What you should do: The answer must be an exact copy of the lines from the one containing "(276.41 s to 277.41 s)" through the last line of the records, with no pictures.

[Recorded data]
........
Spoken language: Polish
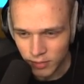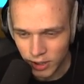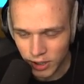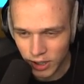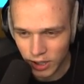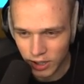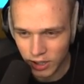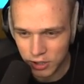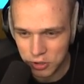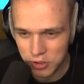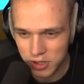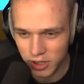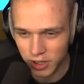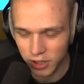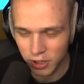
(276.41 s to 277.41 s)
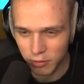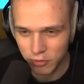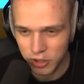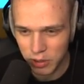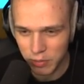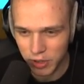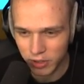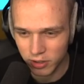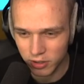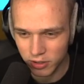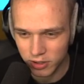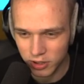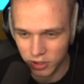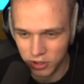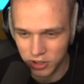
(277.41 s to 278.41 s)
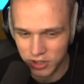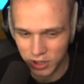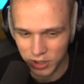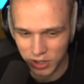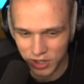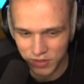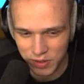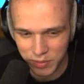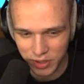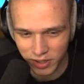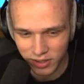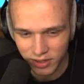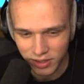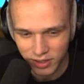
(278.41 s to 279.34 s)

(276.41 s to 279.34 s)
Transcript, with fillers: I jak ja rzucę ją w ciebie, to co, się zakochasz we mnie?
........
Output for this exercise:
(276.41 s to 277.41 s)
(277.41 s to 278.41 s)
(278.41 s to 279.34 s)

(276.41 s to 279.34 s)
Transcript, with fillers: I jak ja rzucę ją w ciebie, to co, się zakochasz we mnie?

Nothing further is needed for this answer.